I talked to the Rev. Johnny Tuttle soon after the tornado roared through Radium Springs on Sunday afternoon and I wondered aloud about the Stewarts. The Rev. Bill Stewart preceded Tuttle as rector of St. John and St. Mark’s and is now retired. He and his wife Sharon live nearby in the same neighborhood.
Johnny told me that whatever had happened when the tornado hit, Bill was probably more worried about his quail than his house at that moment. Bill had been raising 17 quail who lived in a two-foot high pen that sat on a three and a half-foot stand designed so that Bill could tend them from his wheelchair.
Later when I caught up with Bill, I passed on what Johnny had said about the quail. At that exact moment, Bill allowed, he was probably worried about his house which was enjoying more pine-scented freshness than usual with the trees that had been sheared about 15 feet off the ground and landed in his living room. But he added that within about ten minutes, he was worrying about his quail.
The only thing clear after the storm was that the whole pen and stand were buried under the debris of three oak trees. Either the storm lifted the pen and dropped it, or had just simply crushed it. By Monday, Bill’s son, Ryan, and a friend decided that if a bird was hurt, but not dead, they needed to know and take care of it. The two decided to do what they could to find out.

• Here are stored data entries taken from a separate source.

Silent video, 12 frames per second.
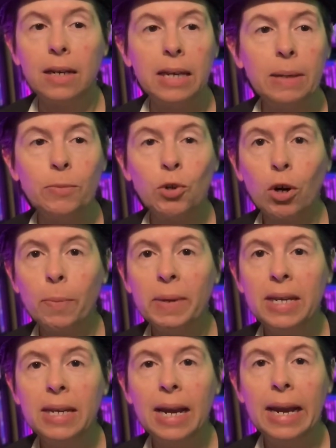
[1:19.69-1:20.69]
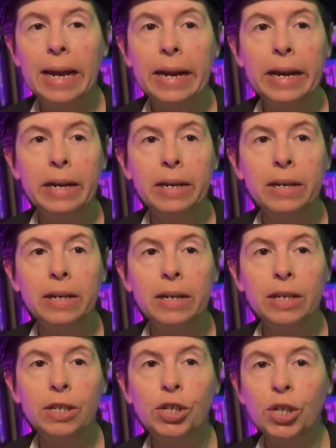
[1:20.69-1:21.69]
Kim Darby and
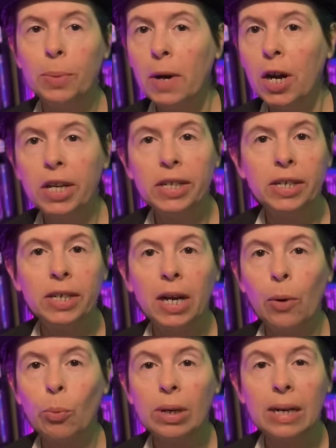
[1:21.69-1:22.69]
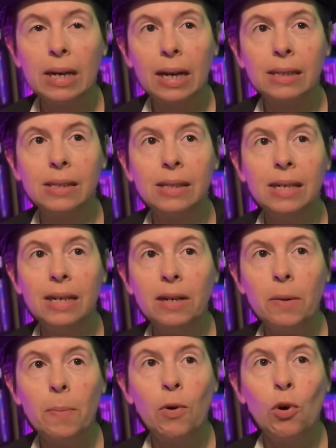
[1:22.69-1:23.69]
Jim Hutton, I really liked
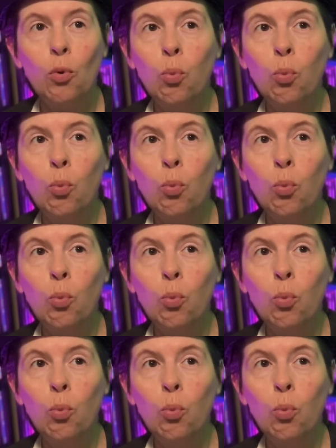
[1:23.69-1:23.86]
them.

When they returned, Ryan’s friend said, “Bill I’ve got something for you.” He dropped a cold, wet quail egg in his hand and as Bill stared in wonder at the egg, Ryan told him that all 17 quail had survived the storm. Bill told me, “That egg looked like a rainbow.” The birds were in mud, with no food or water and looked quite provoked by the whole ordeal. Yet every bird survived. They have been steadily producing eggs since then, every egg a new rainbow in the wake of a tragic storm.